**Items listed in a dataset**
------------------------------------------------------------------------

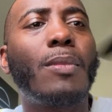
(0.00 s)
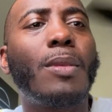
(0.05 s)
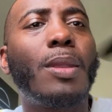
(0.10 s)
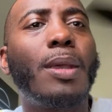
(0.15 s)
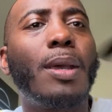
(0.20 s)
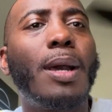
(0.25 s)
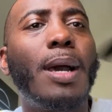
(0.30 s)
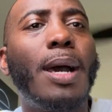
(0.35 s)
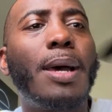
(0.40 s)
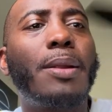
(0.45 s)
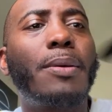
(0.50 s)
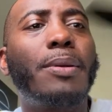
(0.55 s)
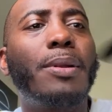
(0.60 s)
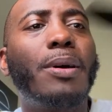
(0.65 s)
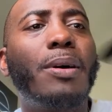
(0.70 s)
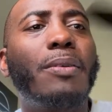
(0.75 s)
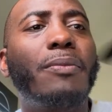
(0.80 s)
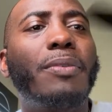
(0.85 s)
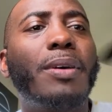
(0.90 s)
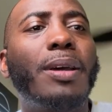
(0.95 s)
Yeah, I don't
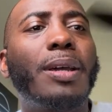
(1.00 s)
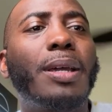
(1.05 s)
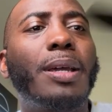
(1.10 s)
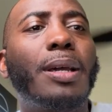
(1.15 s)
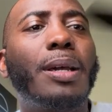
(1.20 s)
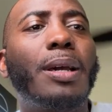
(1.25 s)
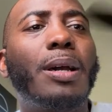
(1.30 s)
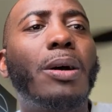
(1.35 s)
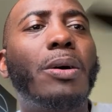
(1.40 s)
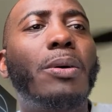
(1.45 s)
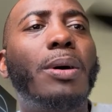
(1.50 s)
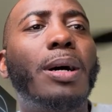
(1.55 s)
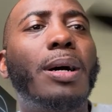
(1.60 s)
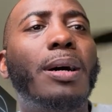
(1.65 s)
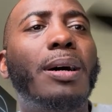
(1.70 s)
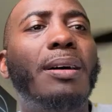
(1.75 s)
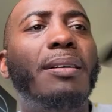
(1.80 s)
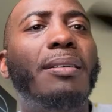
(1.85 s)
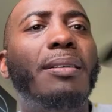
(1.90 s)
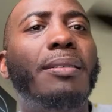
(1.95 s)
know if I can
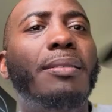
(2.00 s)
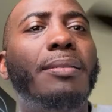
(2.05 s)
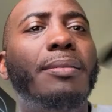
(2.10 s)
go.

------------------------------------------------------------------------

Please reproduce the records above exactly and leave any picture behind.

(0.00 s)
(0.05 s)
(0.10 s)
(0.15 s)
(0.20 s)
(0.25 s)
(0.30 s)
(0.35 s)
(0.40 s)
(0.45 s)
(0.50 s)
(0.55 s)
(0.60 s)
(0.65 s)
(0.70 s)
(0.75 s)
(0.80 s)
(0.85 s)
(0.90 s)
(0.95 s)
Yeah, I don't
(1.00 s)
(1.05 s)
(1.10 s)
(1.15 s)
(1.20 s)
(1.25 s)
(1.30 s)
(1.35 s)
(1.40 s)
(1.45 s)
(1.50 s)
(1.55 s)
(1.60 s)
(1.65 s)
(1.70 s)
(1.75 s)
(1.80 s)
(1.85 s)
(1.90 s)
(1.95 s)
know if I can
(2.00 s)
(2.05 s)
(2.10 s)
go.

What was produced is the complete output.